El ACL sólo se detecta entre el 60-70% de pacientes con Lupus sistémico; inversamente, sólo el 40% de las personas con ACL presentan pruebas de dicha enfermedad. La presencia de anticuerpos antifosfolípidos, trombosis venosas recurrentes y/o trombocitopenia constituye el "Síndrome Primario Antifosfolípido" o "cuadro Lupus-like". Algunos autores incluyen además de los anticuerpos antifosfolípidos, test positivos erróneos para sífilis.
Los anticuerpos antifosfolípidos pueden estar presentes entre 1-2% de la población general.
Asimismo se han observado anticuerpos antifosfolípidos en enfermedades como Artritis Reumatoide, Corea, Epilepsia, Mielitis Transversa, Síndrome de Guillain-Barré, Migrañas, Enfermedad de Degos, HTA Pulmonar, Infarto agudo de miocardio en pacientes jóvenes, Síndrome del arco aórtico, Síndrome de Inmunodeficiencia Adquirida, ingesta de fármacos como clorpromazina, hidralazina, fenitoína..., y como se ha dicho, en pacientes sanos sin enfermedad aparente. Se presentan entre 10-40% de los casos de abortos de repetición. Algunos autores asocian no sólo fenómenos tromboembólicos, sino también partos pretérmino o retrasos de crecimiento intrauterino y pérdidas fetales durante todo el embarazo.
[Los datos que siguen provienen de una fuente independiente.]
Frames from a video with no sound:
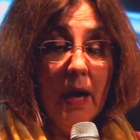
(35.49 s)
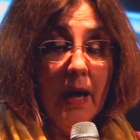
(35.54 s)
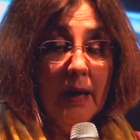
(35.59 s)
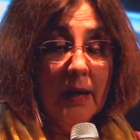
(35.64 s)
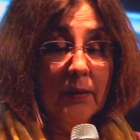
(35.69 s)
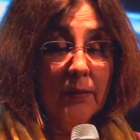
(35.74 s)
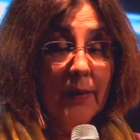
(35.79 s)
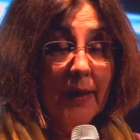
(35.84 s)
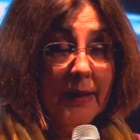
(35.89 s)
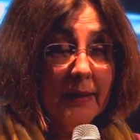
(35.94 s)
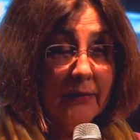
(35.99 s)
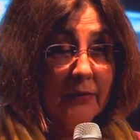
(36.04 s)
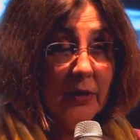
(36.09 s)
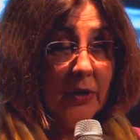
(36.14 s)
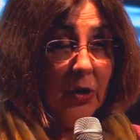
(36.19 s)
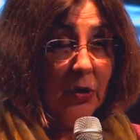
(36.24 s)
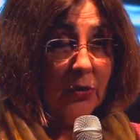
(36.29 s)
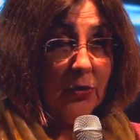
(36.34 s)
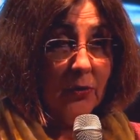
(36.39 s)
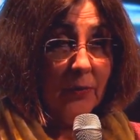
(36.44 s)
And I read in the
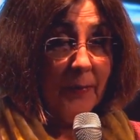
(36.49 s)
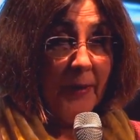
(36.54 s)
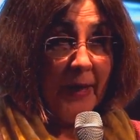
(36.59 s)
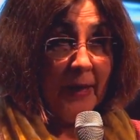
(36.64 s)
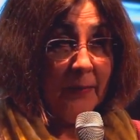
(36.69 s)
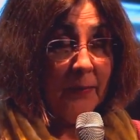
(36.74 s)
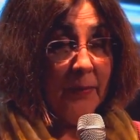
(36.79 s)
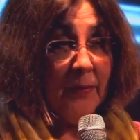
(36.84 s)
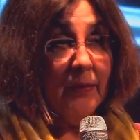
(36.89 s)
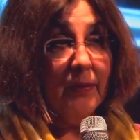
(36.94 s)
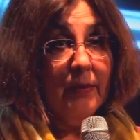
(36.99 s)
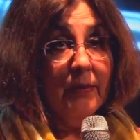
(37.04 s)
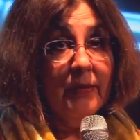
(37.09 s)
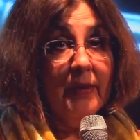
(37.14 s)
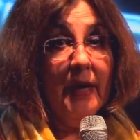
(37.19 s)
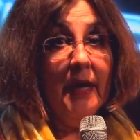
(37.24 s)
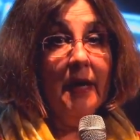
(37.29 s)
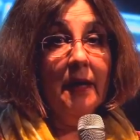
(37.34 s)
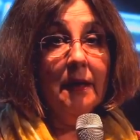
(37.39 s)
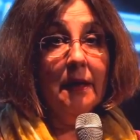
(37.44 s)
local paper
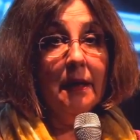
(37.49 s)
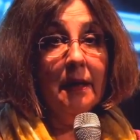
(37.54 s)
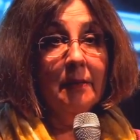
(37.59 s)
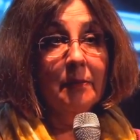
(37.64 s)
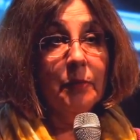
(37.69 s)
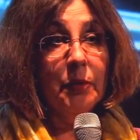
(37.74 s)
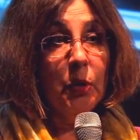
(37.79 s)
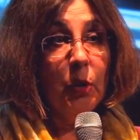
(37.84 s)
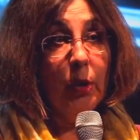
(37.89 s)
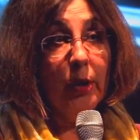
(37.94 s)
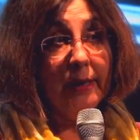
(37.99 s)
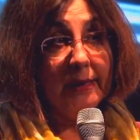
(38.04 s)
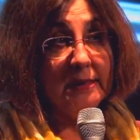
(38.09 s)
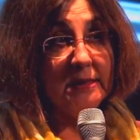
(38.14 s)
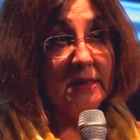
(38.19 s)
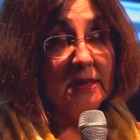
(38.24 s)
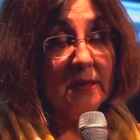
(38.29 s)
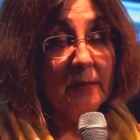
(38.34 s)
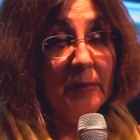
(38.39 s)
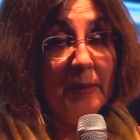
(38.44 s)
that
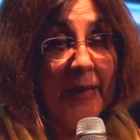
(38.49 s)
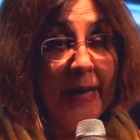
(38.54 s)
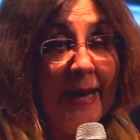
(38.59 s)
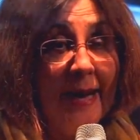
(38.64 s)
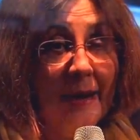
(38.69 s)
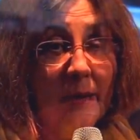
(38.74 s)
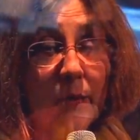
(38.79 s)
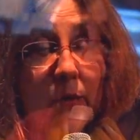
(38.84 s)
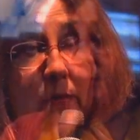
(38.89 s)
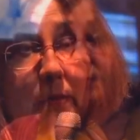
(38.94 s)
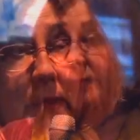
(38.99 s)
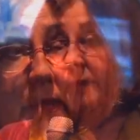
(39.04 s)
employees at the plant were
El "Síndrome Secundario Antifosfolípido" se reserva para aquellos pacientes que presentan asociada una enfermedad autoinmune, más comúnmente el Lupus Eritematoso Sistémico (LES).
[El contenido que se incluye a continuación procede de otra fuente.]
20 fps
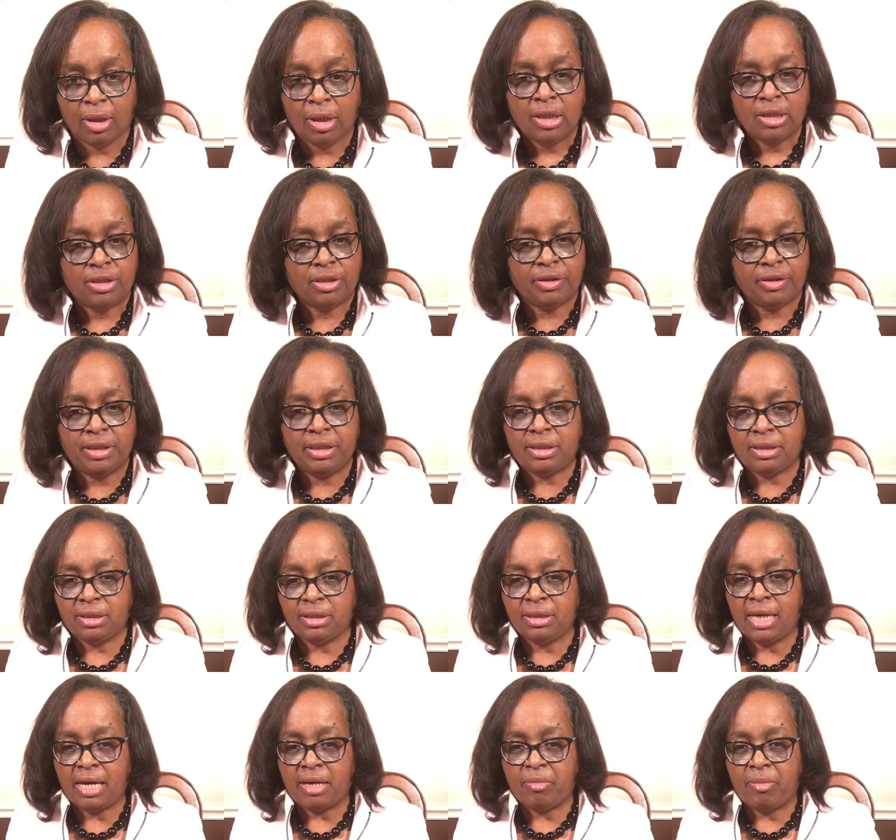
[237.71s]
So this is
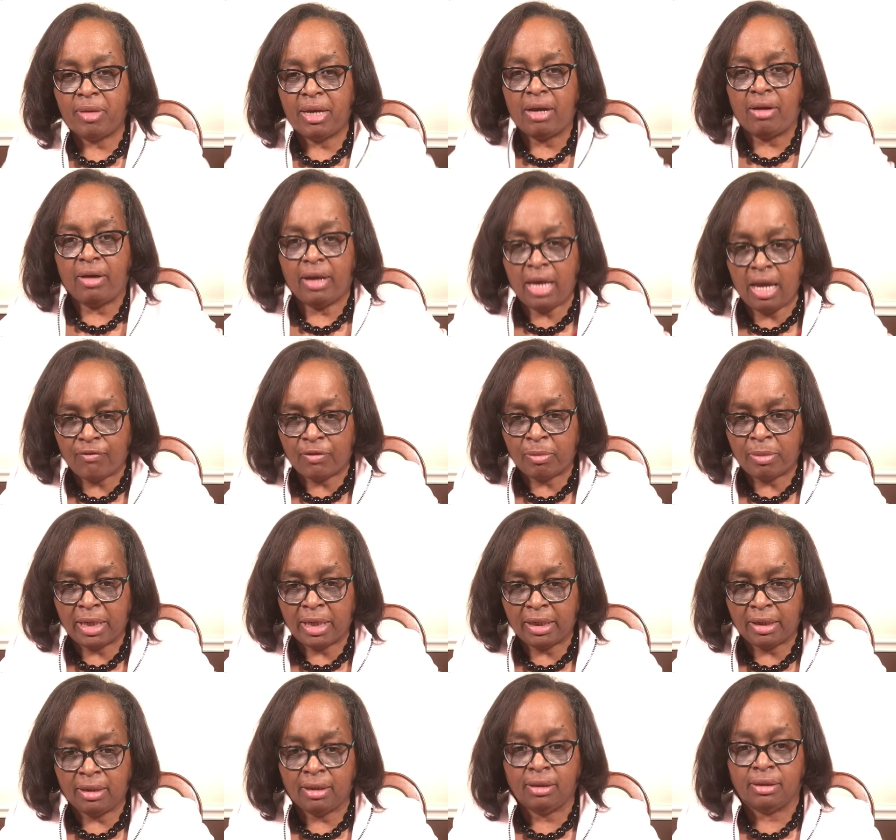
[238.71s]
not about
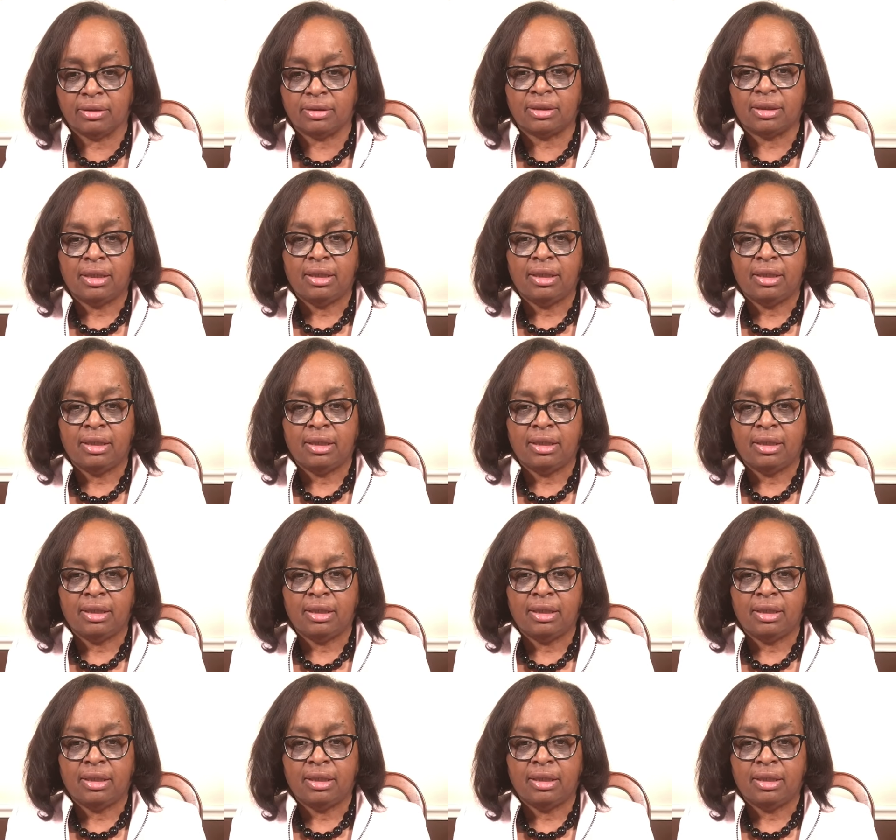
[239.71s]
everybody else.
El ACL actua a dos niveles. Una lesión plaquetaria desencadenando un aumento de la agregación y adhesividad plaquetaria por la liberación de tromboxano, y una disminución de la liberación de ácido araquidónico y descenso de la producción de prostaciclina al lesionar el endotelio vascular. El tromboxano predomina sobre la prostaciclina lo que puede predisponer a la vasoconstricción, la agregación plaquetaria y la trombosis intravascular.
La relación entre trombosis y anticuerpos antifosfolípidos es manifiesta. Girolami(36) y cols refieren el caso de tres mujeres de 19, 29 y 48 años que desarrollaron trombosis arterial o venosa tras 16 ciclos de media de toma de AHO. Todas eran asintomáticas. Una vez manifiesta la enfermedad, se detectó resistencia a la proteína C activada en el fenotipo, pero no en el genotipo, y leves reducciones de la actividad de la proteína S. Igualmente revisa artículos publicados en Filadelfia entre 1985 y 1987, que no avalan la hipótesis de asociación a un ataque de LES y la terapia oral anticonceptiva. En cambio en el estudio finlandés encontró un riesgo de 2.3 de desarrollar trombosis venosa profunda en mujeres con LES y toma de AHO.
Girolami hace referencia al estudio de Asheron sobre diez pacientes (9 con ACL y AAC, v 1 con ACL), que tomaban AO y presentaron fenómenos trombóticos.
CONCLUSIONES
1.- Los anticuerpos antifosfolípidos son responsables de alteraciones trombóticas adquiridas.
2.- Siempre que se conozca la presencia de anticuerpo antifosfolípido, prudentemente, pendientes de nuevos estudios, en principio contraindicar los AHO.
3.- Difícil detección del Síndrome Antifosfolípidos Primario, sobre todo en mujeres jóvenes.
4.- En mujeres con LES y anticuerpos antifosfolípido, contraindicados los AHO.
5.- En demandantes de píldora que relaten abortos de repetición espontáneos, valorar la posibilidad de la presencia de anticuerpos antifosfolípidos.
6.- Los test de coagulación de rutina, previos a la toma de AHO (PT, PTT, antitrombina...), no son útiles para revelar la presencia de anticuerpos antifosfolípido.